● WORK TASK:
Reproduce all entries below verbatim. Skip the pictures.

** LISTED ENTRIES follows **

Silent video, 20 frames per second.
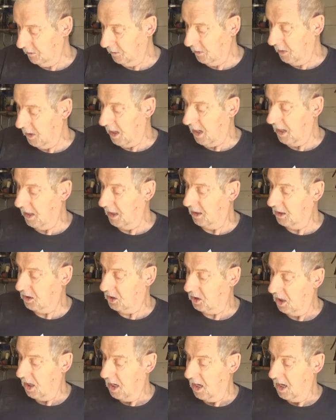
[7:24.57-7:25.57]
but hey,
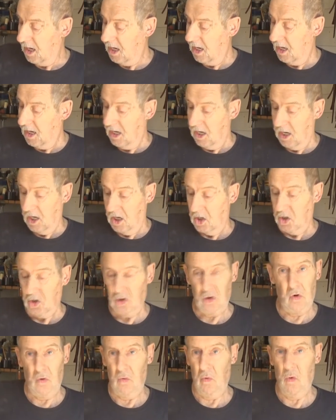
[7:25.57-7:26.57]
it's
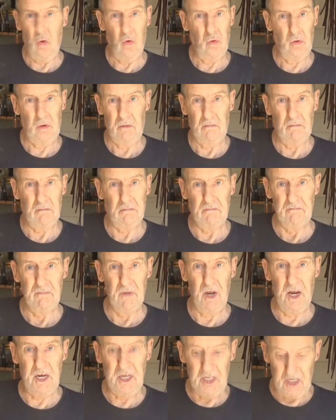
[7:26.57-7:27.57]
not worn,
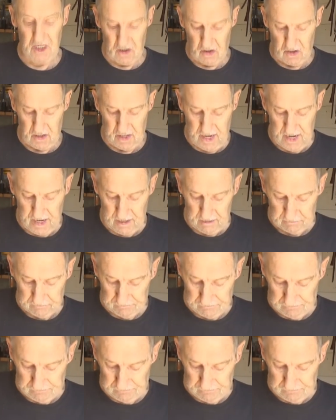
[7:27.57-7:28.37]
anything like that.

** End of LISTED ENTRIES **

● THE COMPLETED TASK:
Silent video, 20 frames per second.
[7:24.57-7:25.57]
but hey,
[7:25.57-7:26.57]
it's
[7:26.57-7:27.57]
not worn,
[7:27.57-7:28.37]
anything like that.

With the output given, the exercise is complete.